RG, 17.04.1917 - II 564/16
Zur Schadensersatzforderung des Käufers wegen Lieferungsverzugs. Konkrete Schadensberechnung.
Tatbestand
Im März 1915 kaufte die Stadtgemeinde G. von den Beklagten 200 Zentner prima garantiert reines Schweineschmalz zum Preise von 120 M für den Zentner, lieferbar in den Monaten Mai und Juni 1915. Da die Beklagten zur bedungenen Zeit nicht lieferten und eine ordnungsmäßig gesetzte Nachfrist verstreichen ließen, deckte die Käuferin sich bei der Zentral-Einkaufs-Gesellschaft in Berlin ein. Die ihr dadurch erwachsenen Mehrkosten von 10.396,45 M verlangt sie mit der Klage ersetzt.
Die Beklagten beriefen sich auf Unmöglichkeit der Leistung. Sie hätten nur amerikanisches oder aus amerikanischem Steamland hergestelltes Schmalz zu liefern brauchen; solches sei schon Ende März 1915 nicht mehr nach Deutschland eingeführt worden. Außerdem sei der Klägerin ein Schade nicht entstanden. Als Stadtgemeinde sei sie nach der Verordnung des Bundesrats vom 23. Juli 1915 verpflichtet gewesen, Schweineschmalz anzukaufen und es ihren Gemeindemitgliedern zum Selbstkostenpreis abzulassen. Das habe sie auch mit dem durch den Deckungskauf bezogenen Schmalze getan.

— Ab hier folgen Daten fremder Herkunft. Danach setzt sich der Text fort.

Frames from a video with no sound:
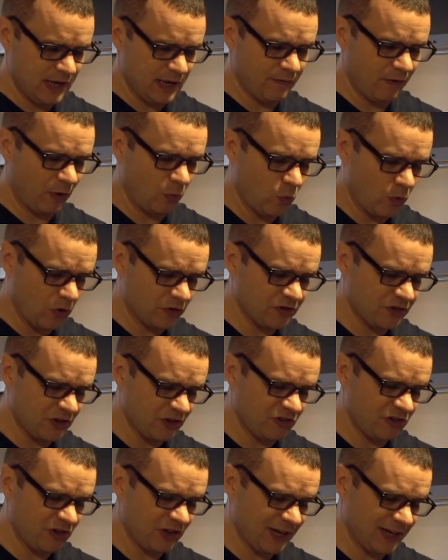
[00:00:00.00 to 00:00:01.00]
if I wash
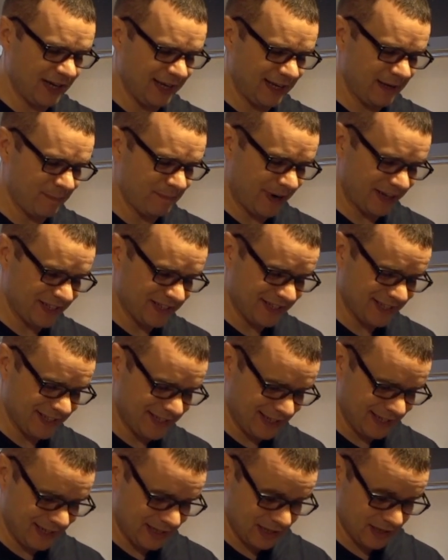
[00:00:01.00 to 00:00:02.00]
the chicken in my
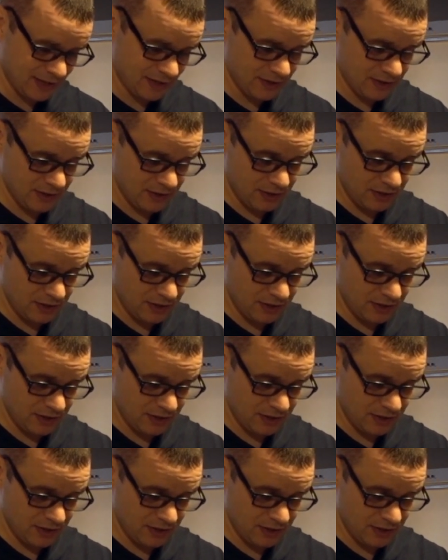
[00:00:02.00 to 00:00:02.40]
sink,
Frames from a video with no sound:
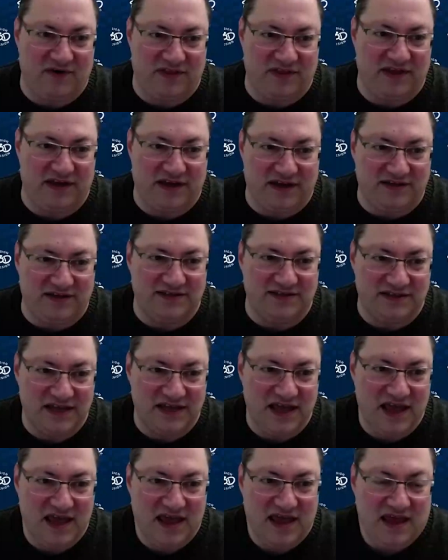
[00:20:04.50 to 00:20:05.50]
everything else.
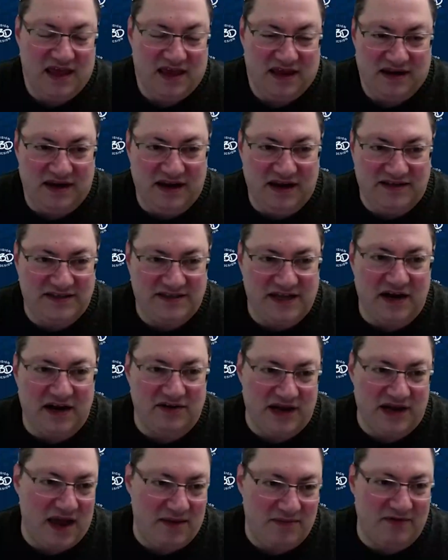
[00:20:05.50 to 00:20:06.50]
You need to stay
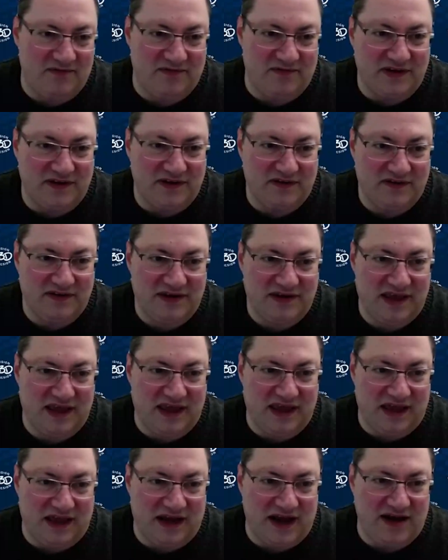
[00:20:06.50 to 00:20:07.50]
on top of it.
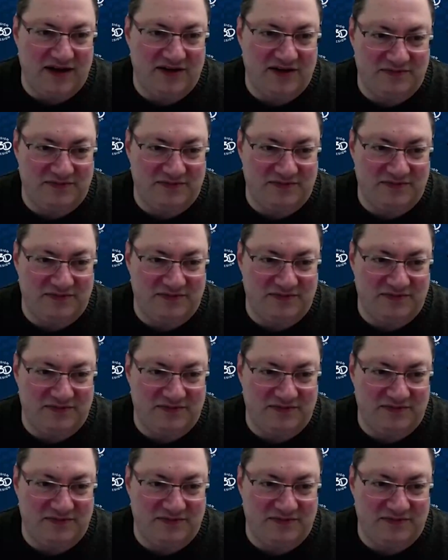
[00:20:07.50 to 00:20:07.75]
And I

Die Instanzen erkannten auf Verurteilung. Den zweiten Einwand verwarf das Reichsgericht aus folgenden Gründen:
Gründe
... "In zweiter Linie bestreiten die Beklagten die Entstehung eines Schadens mit der Behauptung, der Bundesrat habe die Klägerin gezwungen, das gekaufte Schmalz ihren Einwohnern zum Selbstkostenpreis abzugeben; indem sie der Verpflichtung nachgekommen sei, habe sie die Auslage zurückerhalten. Dieser Einwand kann schon deshalb nicht durchgreifen, weil weder die dafür angeführte Bekanntmachung gegen übermäßige Preissteigerung vom 23. Juli 1915 (RGBl. S. 467) eine solche Bestimmung enthält, noch eine andere Bundesratsverordnung des bezeichneten Inhalts auffindbar ist. Übrigens ist der Einwand auch unschlüssig, so daß er auch dann nicht zu beachten wäre, wenn etwa die zuständige Landesbehörde der Klägerin die Abgabe zum Selbstkostenpreise vorgeschrieben haben sollte. Die Revision meint, die Schadensberechnung des Berufungsgerichts setze voraus, daß es dem Käufer rechtlich möglich sei, von der Marktlage Nutzen zu ziehen; die Klägerin könne nur verlangen, so gestellt zu werden, wie wenn der Vertrag erfüllt wäre und sie das Schmalz in der vorgeschriebenen Weise weiterverkauft hätte. Hierbei ist übersehen, daß nicht entgangener Gewinn, sondern positive Einbuße gefordert wird. Darauf, daß die Klägerin niemals mehr als ihren Selbstkostenpreis erzielen konnte, kommt es daher nicht an. Die Einbuße aber besteht offenbar darin, daß sie zur Beschaffung des Schmalzes 10396,45 M mehr hat aufwenden müssen, als wenn die Beklagten rechtzeitig geliefert hätten. Das ist der Schade, dessen Ersatz beansprucht wird. Er wird begrifflich nicht dadurch berührt, daß die Klägerin durch die den Gemeindemitgliedern berechneten höheren Preise den Mehraufwand wieder eingebracht hat. Es geschah das durch neue Rechtsgeschäfte, deren Zeitpunkt zu bestimmen ihr sicherlich überlassen war. Und wenn auch an dem Vorhandensein von Kaufliebhabern von vornherein kein Zweifel bestand, war es doch sehr wohl möglich, daß die Ware vor dem Weiterverkaufe ganz oder zum Teil verdarb, gestohlen wurde oder sonst abhanden kam. Daher fehlt es an der Einheitlichkeit des Schaden und Gewinn stiftenden Ereignisses, die für eine Vorteilsausgleichung unerläßlich ist. Vielmehr gilt hier dasselbe wie überall sonst: was der Käufer durch den Weiterverkauf der eingedeckten Ware erhält, braucht er bei der Schadensaufmachung dem Verkäufer nicht gutzuschreiben (vgl. RGZ. Bd. 52 S. 145)."